======== Records for this task ========
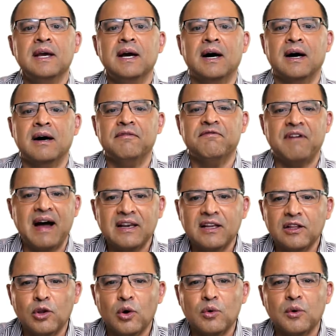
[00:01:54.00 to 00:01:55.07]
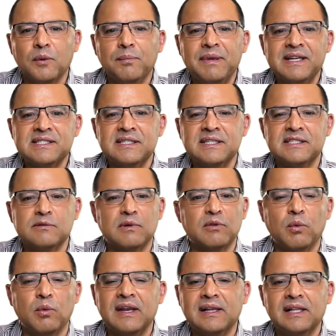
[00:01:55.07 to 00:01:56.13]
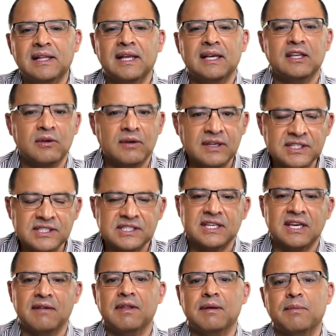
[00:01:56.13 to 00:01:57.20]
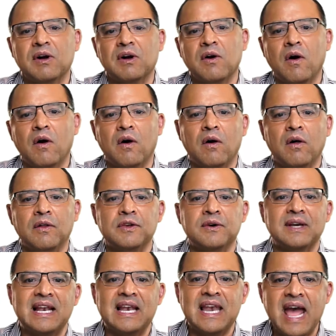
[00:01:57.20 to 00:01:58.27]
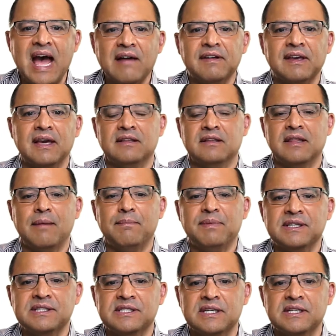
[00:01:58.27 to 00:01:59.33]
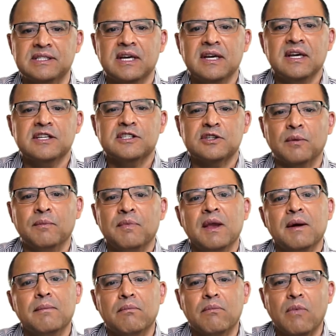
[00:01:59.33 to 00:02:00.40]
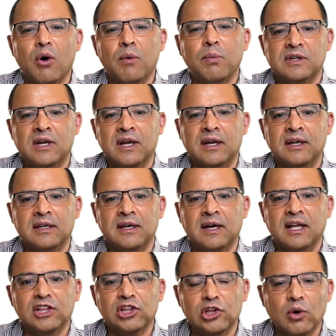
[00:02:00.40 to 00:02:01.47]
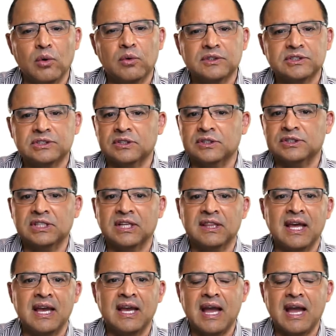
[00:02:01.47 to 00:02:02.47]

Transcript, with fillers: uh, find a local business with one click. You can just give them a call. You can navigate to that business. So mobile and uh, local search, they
========
======== Records for this task ========
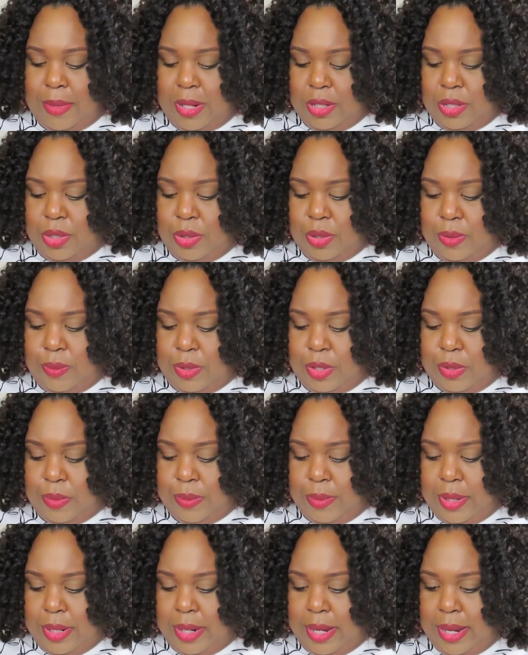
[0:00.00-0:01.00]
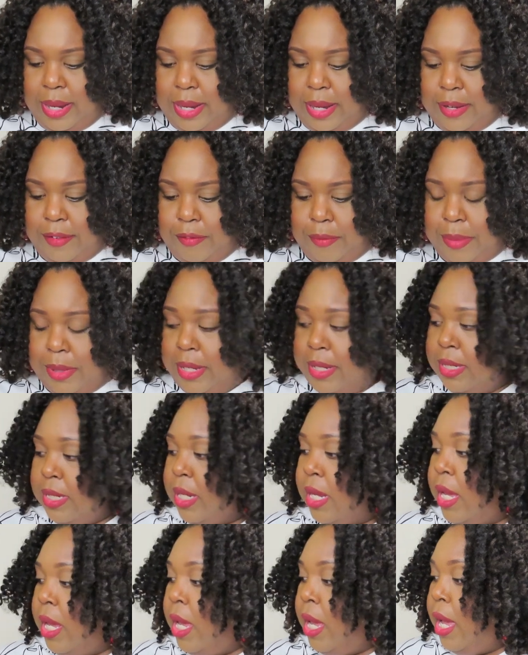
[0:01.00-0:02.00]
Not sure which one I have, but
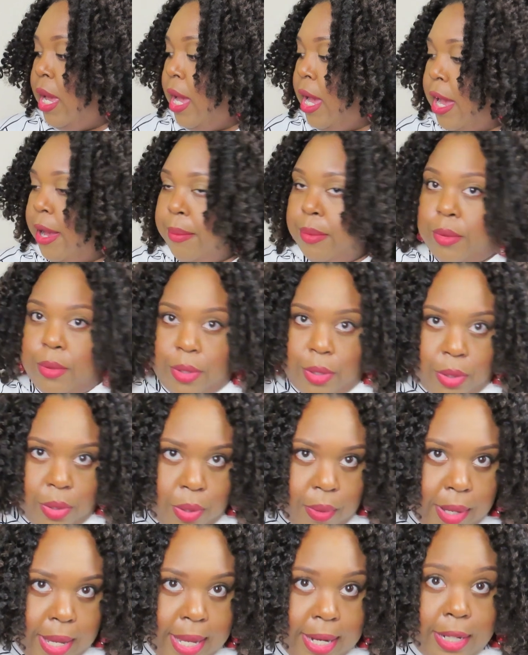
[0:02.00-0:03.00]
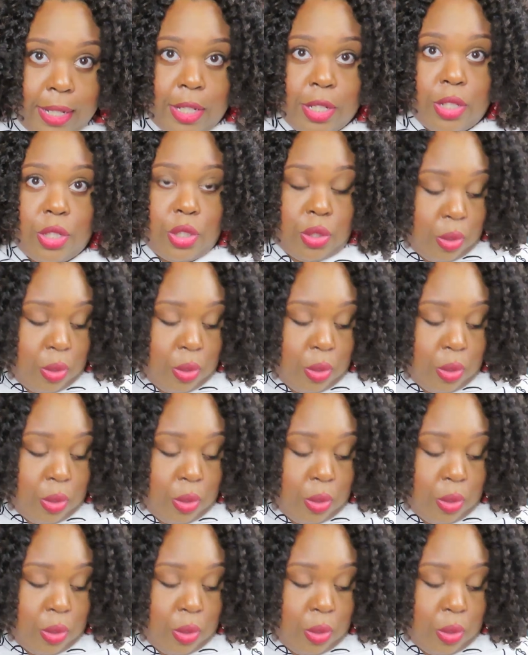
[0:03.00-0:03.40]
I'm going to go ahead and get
========
### Exercise
Because only one stretch of the records is wanted, please output the lines from the one holding "[00:01:58.27 to 00:01:59.33]" through the one holding "Transcript, with fillers: uh, find" exactly, both included, and leave every picture out.

### Result of the task
[00:01:58.27 to 00:01:59.33]
[00:01:59.33 to 00:02:00.40]
[00:02:00.40 to 00:02:01.47]
[00:02:01.47 to 00:02:02.47]

Transcript, with fillers: uh, find a local business with one click. You can just give them a call. You can navigate to that business. So mobile and uh, local search, they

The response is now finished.